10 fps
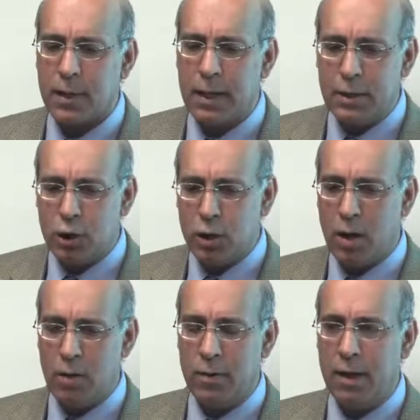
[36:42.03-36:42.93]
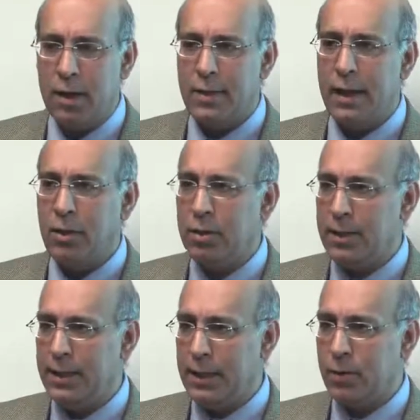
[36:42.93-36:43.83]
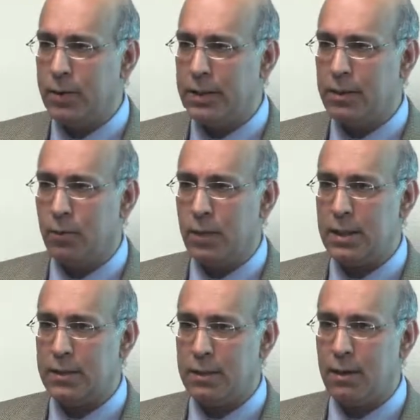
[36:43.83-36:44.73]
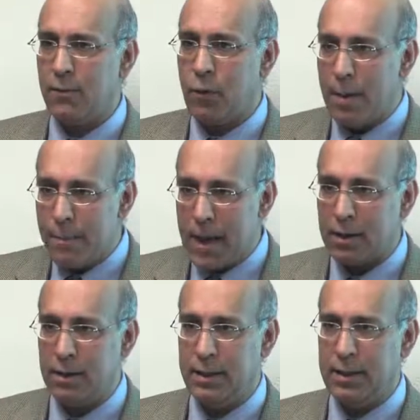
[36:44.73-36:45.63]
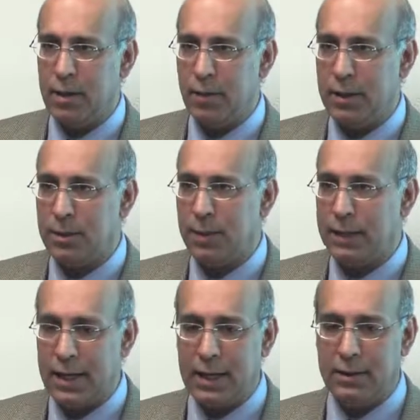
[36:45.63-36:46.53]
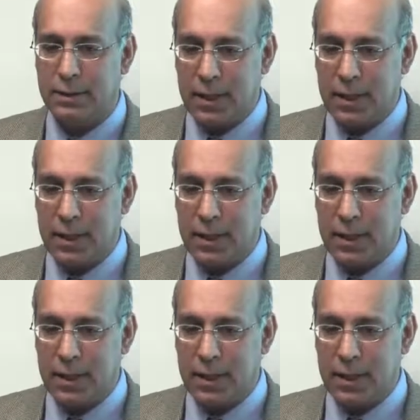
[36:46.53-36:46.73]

It showed that you could decrease the risk of wet macular degeneration by taking this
○ ○ ○ ○
Work request:
Before you return the listing exactly, strip out its pictures.

Result below:
10 fps
[36:42.03-36:42.93]
[36:42.93-36:43.83]
[36:43.83-36:44.73]
[36:44.73-36:45.63]
[36:45.63-36:46.53]
[36:46.53-36:46.73]

It showed that you could decrease the risk of wet macular degeneration by taking this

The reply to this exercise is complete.